- **Activity**
Return all the records, each one exactly as given.

(Stored data entries)
━━━━

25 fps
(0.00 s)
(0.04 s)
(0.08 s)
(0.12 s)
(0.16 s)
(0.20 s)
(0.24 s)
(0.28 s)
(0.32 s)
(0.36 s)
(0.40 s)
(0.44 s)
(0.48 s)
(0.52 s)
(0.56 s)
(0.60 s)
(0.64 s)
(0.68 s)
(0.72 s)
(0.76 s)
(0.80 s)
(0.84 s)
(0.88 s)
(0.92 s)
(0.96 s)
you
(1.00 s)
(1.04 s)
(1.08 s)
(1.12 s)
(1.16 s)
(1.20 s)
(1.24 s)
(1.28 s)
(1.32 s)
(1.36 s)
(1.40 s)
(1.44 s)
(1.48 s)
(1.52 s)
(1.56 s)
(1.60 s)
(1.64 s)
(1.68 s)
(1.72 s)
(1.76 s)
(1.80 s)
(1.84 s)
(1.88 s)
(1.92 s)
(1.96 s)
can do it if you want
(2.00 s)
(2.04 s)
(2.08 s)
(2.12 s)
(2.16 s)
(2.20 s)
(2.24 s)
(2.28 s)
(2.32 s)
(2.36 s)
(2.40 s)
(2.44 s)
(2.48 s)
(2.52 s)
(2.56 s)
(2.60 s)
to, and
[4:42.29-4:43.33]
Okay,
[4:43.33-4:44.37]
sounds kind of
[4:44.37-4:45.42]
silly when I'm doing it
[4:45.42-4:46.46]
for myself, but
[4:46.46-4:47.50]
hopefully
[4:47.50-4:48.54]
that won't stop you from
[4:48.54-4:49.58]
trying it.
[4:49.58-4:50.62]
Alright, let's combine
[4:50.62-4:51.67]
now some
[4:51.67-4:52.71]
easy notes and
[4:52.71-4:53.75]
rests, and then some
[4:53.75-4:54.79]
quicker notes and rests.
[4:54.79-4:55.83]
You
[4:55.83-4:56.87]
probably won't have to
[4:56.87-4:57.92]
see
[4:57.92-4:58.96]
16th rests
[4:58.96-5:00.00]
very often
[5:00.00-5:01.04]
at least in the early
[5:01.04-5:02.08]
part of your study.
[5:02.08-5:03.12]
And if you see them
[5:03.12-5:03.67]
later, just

━━━━

- **Response to the exercise**
25 fps
(0.00 s)
(0.04 s)
(0.08 s)
(0.12 s)
(0.16 s)
(0.20 s)
(0.24 s)
(0.28 s)
(0.32 s)
(0.36 s)
(0.40 s)
(0.44 s)
(0.48 s)
(0.52 s)
(0.56 s)
(0.60 s)
(0.64 s)
(0.68 s)
(0.72 s)
(0.76 s)
(0.80 s)
(0.84 s)
(0.88 s)
(0.92 s)
(0.96 s)
you
(1.00 s)
(1.04 s)
(1.08 s)
(1.12 s)
(1.16 s)
(1.20 s)
(1.24 s)
(1.28 s)
(1.32 s)
(1.36 s)
(1.40 s)
(1.44 s)
(1.48 s)
(1.52 s)
(1.56 s)
(1.60 s)
(1.64 s)
(1.68 s)
(1.72 s)
(1.76 s)
(1.80 s)
(1.84 s)
(1.88 s)
(1.92 s)
(1.96 s)
can do it if you want
(2.00 s)
(2.04 s)
(2.08 s)
(2.12 s)
(2.16 s)
(2.20 s)
(2.24 s)
(2.28 s)
(2.32 s)
(2.36 s)
(2.40 s)
(2.44 s)
(2.48 s)
(2.52 s)
(2.56 s)
(2.60 s)
to, and
[4:42.29-4:43.33]
Okay,
[4:43.33-4:44.37]
sounds kind of
[4:44.37-4:45.42]
silly when I'm doing it
[4:45.42-4:46.46]
for myself, but
[4:46.46-4:47.50]
hopefully
[4:47.50-4:48.54]
that won't stop you from
[4:48.54-4:49.58]
trying it.
[4:49.58-4:50.62]
Alright, let's combine
[4:50.62-4:51.67]
now some
[4:51.67-4:52.71]
easy notes and
[4:52.71-4:53.75]
rests, and then some
[4:53.75-4:54.79]
quicker notes and rests.
[4:54.79-4:55.83]
You
[4:55.83-4:56.87]
probably won't have to
[4:56.87-4:57.92]
see
[4:57.92-4:58.96]
16th rests
[4:58.96-5:00.00]
very often
[5:00.00-5:01.04]
at least in the early
[5:01.04-5:02.08]
part of your study.
[5:02.08-5:03.12]
And if you see them
[5:03.12-5:03.67]
later, just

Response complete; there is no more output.